Requirement for accessory cells in the antibody response to T cell‐independent antigens in vitro

Abstract

The antibody responses of mouse spleen cells in vitro to three thymus‐independent (TI) antigens namely, polymeric flagellin (POL) of Salmonella adelaide, DNP‐Ficoll and “soluble” sheep erythrocyte (SRBC) antigen, were found to be dependent on adherent accessory cells (A cells) but to a lesser degree than the response to intact SRBC. Evidence for this comes from selective depletion of A cells from spleen cells and reconstitution with A cell‐rich populations. Thus, depletion of A cells by adherence on glass resulted in abolition of the response to SRBC leaving the response to POL intact.
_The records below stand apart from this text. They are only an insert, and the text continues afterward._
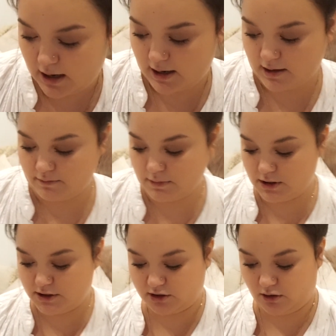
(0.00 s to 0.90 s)
Um,
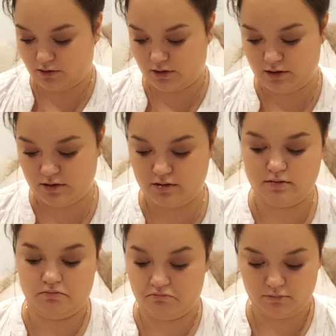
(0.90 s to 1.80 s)
so
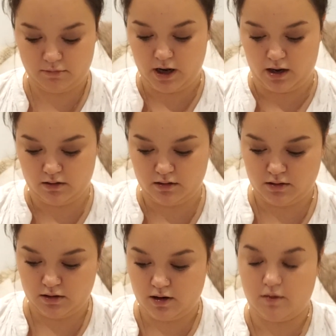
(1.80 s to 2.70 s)
yeah,
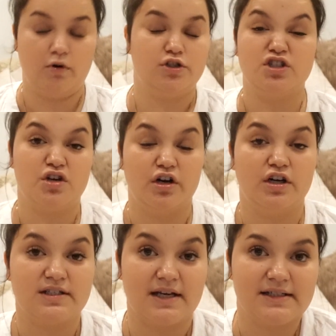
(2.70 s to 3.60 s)
which is good
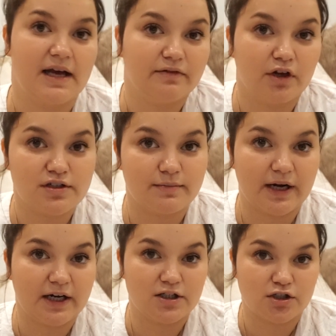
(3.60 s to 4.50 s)
because I save lots of
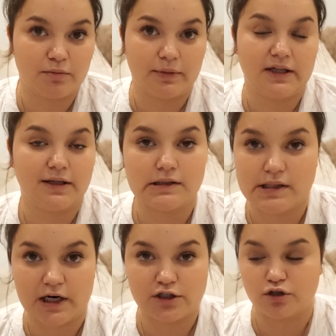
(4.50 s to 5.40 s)
money and don't buy things
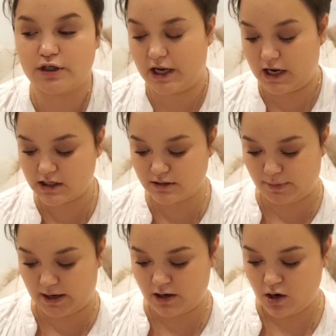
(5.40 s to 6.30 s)
that I don't need.
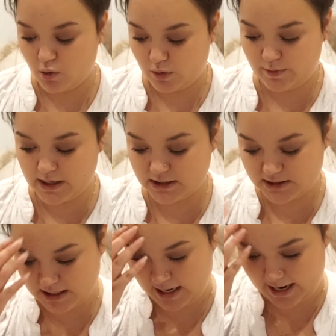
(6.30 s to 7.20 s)
But we went
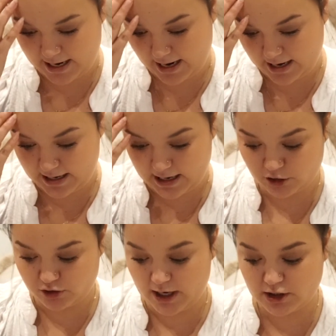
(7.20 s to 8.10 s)
in today and I
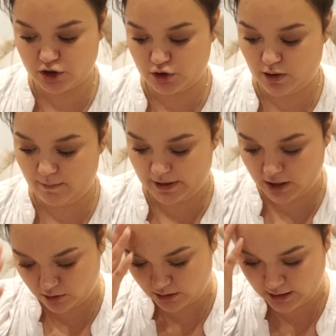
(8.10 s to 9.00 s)
tried to
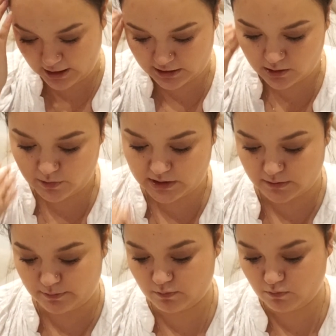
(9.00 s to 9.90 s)
be good and I think we
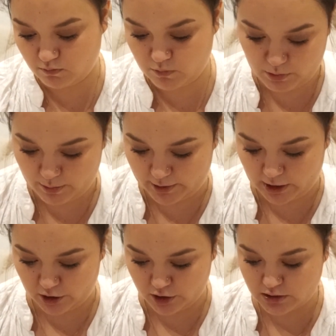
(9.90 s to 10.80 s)
did, we were
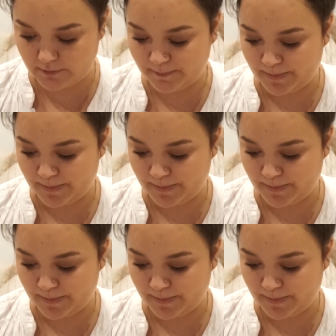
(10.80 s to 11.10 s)
pretty good.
More thorough removal of A cells by treatment with carbonyl iron powder was required for appreciable reduction of the responses to POL, DNP‐Ficoll and “soluble” SRBC. This reduction in responsiveness was not due to poor cell survival after A cell depletion or to the loss of immunocompetent cells since 1) the recoveries of viable cells in all cultures were similar; 2) the contents of Θ‐ and Ig‐bearing cells and tritium‐labeled POL‐binding cells were unaltered after carbonyl iron treatment, and 3) responsiveness was fully restored by the addition of irradiated and anti‐Θ‐treated A cells from the peritoneal cavity or the spleen. Hence, the hitherto A cell independence of TI antigens on which some theories of B cell activation are based is a result of inadequate depletion procedures, and the minimal model for B cell activation must take into account two cell types: B cells and A cells.